La future cour d'assises et les citoyens assesseurs
Par Michel Huyette
Nous en avons parlé récemment (lire ici), le gouvernement a élaboré un projet de loi afin, notamment, de créer des citoyens assesseurs appelés à siéger aux audiences des tribunaux correctionnels, pour le jugement des délits, et en même temps de modifier certaines règles de la cour d'assises.
Ce projet vient d'être examiné par le Sénat qui en a modifié plusieurs dispositions (texte ici).
On relèvera d'abord qu'il n'est fort heureusement plus question d'une cour d'assises modèle réduit, composée comme le tribunal correctionnel avec des citoyens assesseurs. Le rapporteur du Sénat considère, comme nous l'avions souligné ici déjà, qu'il y aurait trop de ressemblance entre les trois juges et les deux jurés jugeant les crimes et les trois juges et les deux citoyens assesseurs jugeant les délits (texte du rapport ici). C'est heureux.

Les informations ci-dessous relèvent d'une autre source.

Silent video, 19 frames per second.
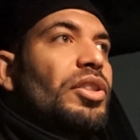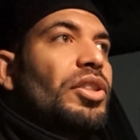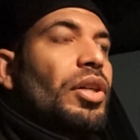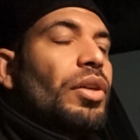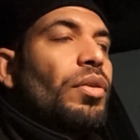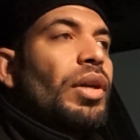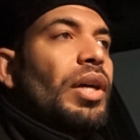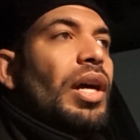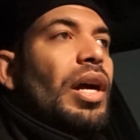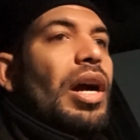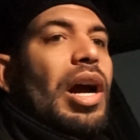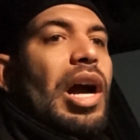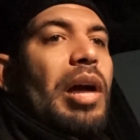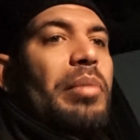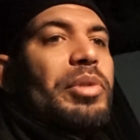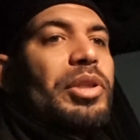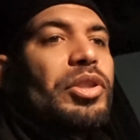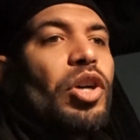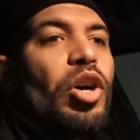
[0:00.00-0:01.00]
So
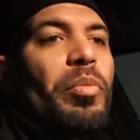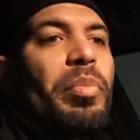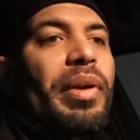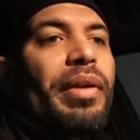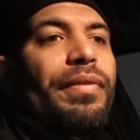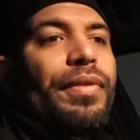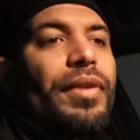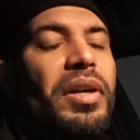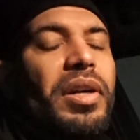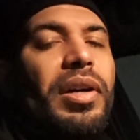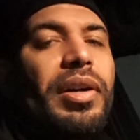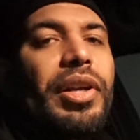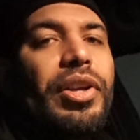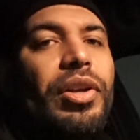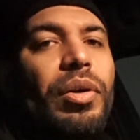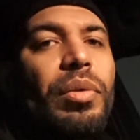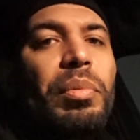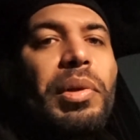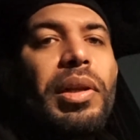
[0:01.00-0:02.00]
I'm just hoping for
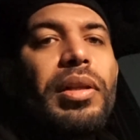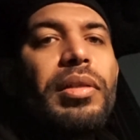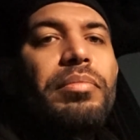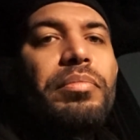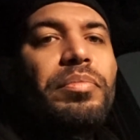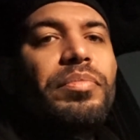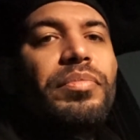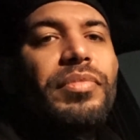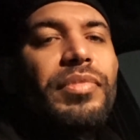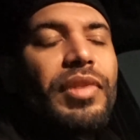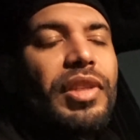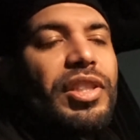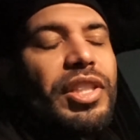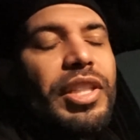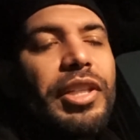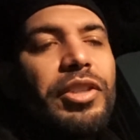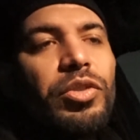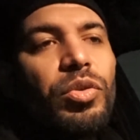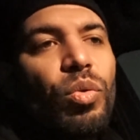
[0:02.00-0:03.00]

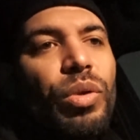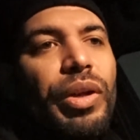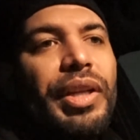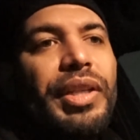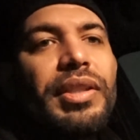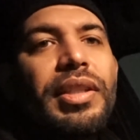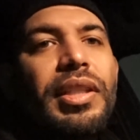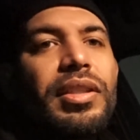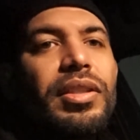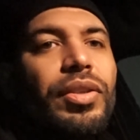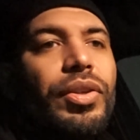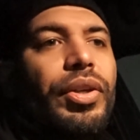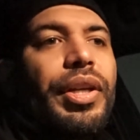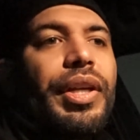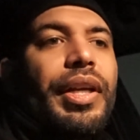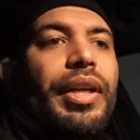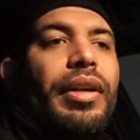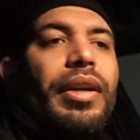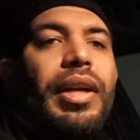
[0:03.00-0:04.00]
620,
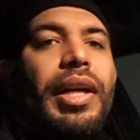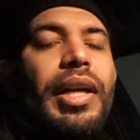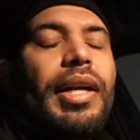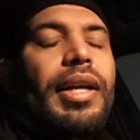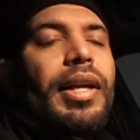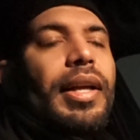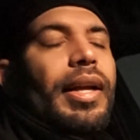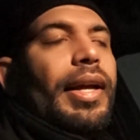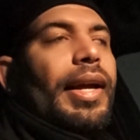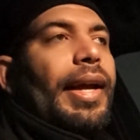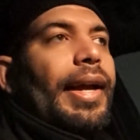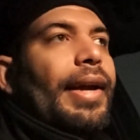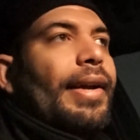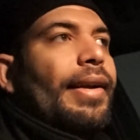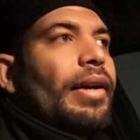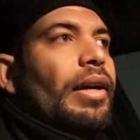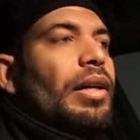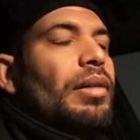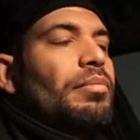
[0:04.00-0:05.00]
630,
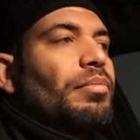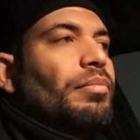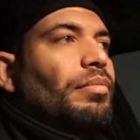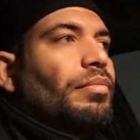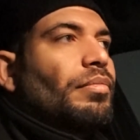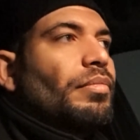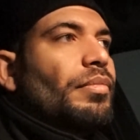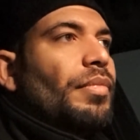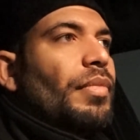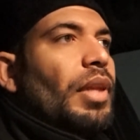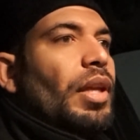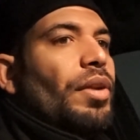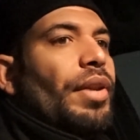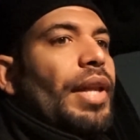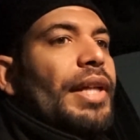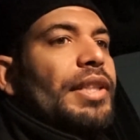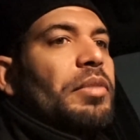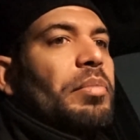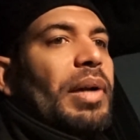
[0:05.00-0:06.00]
and you know,
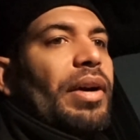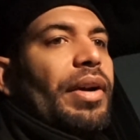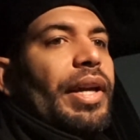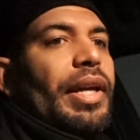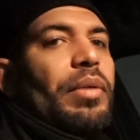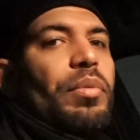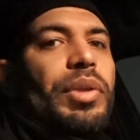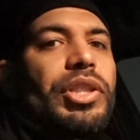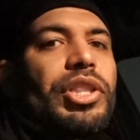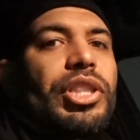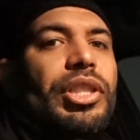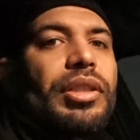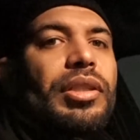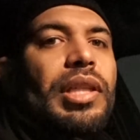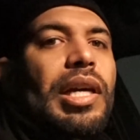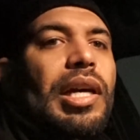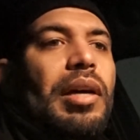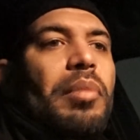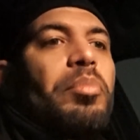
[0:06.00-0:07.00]
that's about it, which is
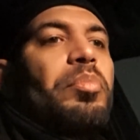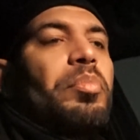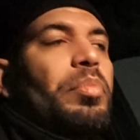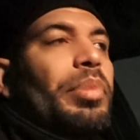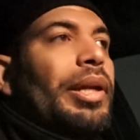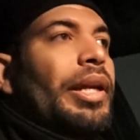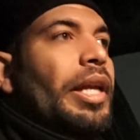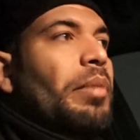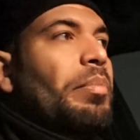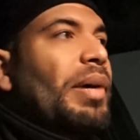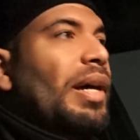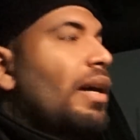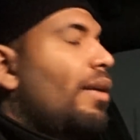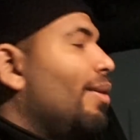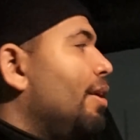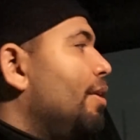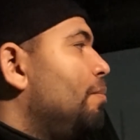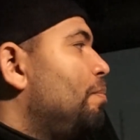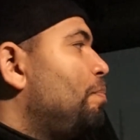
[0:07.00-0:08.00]
plenty of
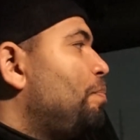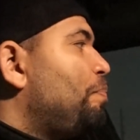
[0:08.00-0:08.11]
power,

Mais parce qu'il maintient le principe des citoyens assesseurs voulu par le chef de l'Etat, et parce qu'il va falloir faire appel à de très nombreux citoyens en correctionnelle, le Sénat a choisi de réduire le nombre des jurés siégeant dans les cours d'assises. Aujourd'hui, sont tirés au sort 9 jurés en première instance, et 12 jurés en appel (plus un ou plusieurs jurés suppléentaires pouvant remplacer un juré défaillant). Le texte du Sénat prévoit à l'avenir 6 jurés en première instance et 9 en appel, soit 3 de moins à chaque fois.
Cela ayant inéluctablement des conséquences sur les modalités du vote (sur le système actuel lire ici), il est prévu que les décisions sur la culpabilité se prennent à l'avenir à la majorité qualifiée de 6 voix en première instance (8 actuellement) et 9 voix en appel (10 actuellement). Cela signifie que le principe d'une majorité des 2/3 des votants est maintenue, mais non un vote dans le même sens d'une majorité de jurés.

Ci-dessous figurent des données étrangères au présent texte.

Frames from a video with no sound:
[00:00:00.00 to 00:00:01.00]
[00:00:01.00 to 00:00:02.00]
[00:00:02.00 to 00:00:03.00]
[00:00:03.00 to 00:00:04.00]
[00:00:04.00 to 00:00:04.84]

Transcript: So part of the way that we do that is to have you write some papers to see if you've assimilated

Et par ricochet, le nombre de jurés pouvant être récusés (lire ici) est logiquement réduit (1 juré en moins pour l'accusé et le Ministère public en première instance et en appel).
On remarquera en passant qu'il n'est affirmé nulle part qu'il existe, au regard du fonctionnement des cours d'assises, une ou des raisons objectives de réduire le nombre des jurés. L'explication se trouve donc bien dans la volonté de transférer un certain nombre de citoyens de la cour d'assises vers les tribunaux correctionnels, chacun d'entre eux devenant un "tribunal correctionnel citoyen".
Notons pour en finir avec la cour d'assises que le texte du Sénat maintient au début de chaque affaire, après le tirage au sort du jury, le principe d'une présentation par le président de la cour d'assises des éléments à charge et à décharge du dossier, ce qui semble contradictoire avec son devoir d'impartialité et sera un exercice très/trop délicat.
Par ailleurs, le texte confirme le devoir de motivation succincte des décisions criminelles, ce qui semble conforme avec la jurisprudence de la cour européenne des droits de l'homme (lire not. ici et ici) et doit être approuvé.
S'agissant des citoyens jurés, le texte du Sénat abandonne le principe d'une enquête sur leur moralité et leur impartialité, qui comme nous l'avions souligné n'avait pas de raison d'être (lire ici). Le texte renvoie plus logiquement aux conditions générales énoncées par le code de procédure pénale pour être juré, et cela est nettement plus judicieux.
Notons que le Sénat n'a pas retenu la proposition du rapporteur de réduire l'âge minimal pour être citoyen assesseur de 23 à 18 ans. Cela est une bonne chose car l'appréhension de certains dossiers suppose une mâturité et une expérience de la vie minimales que les tout juste jeunes majeurs n'ont pas encore.
Le texte va prochainement être soumis à l'Assemblée nationale. Nous reviendrons donc sur ces sujets qui sont susceptibles de concerner un très grand nombre de français, même si le système des citoyens assesseurs va probablement être expérimenté localement avant d'être étendu à tout le territoire national.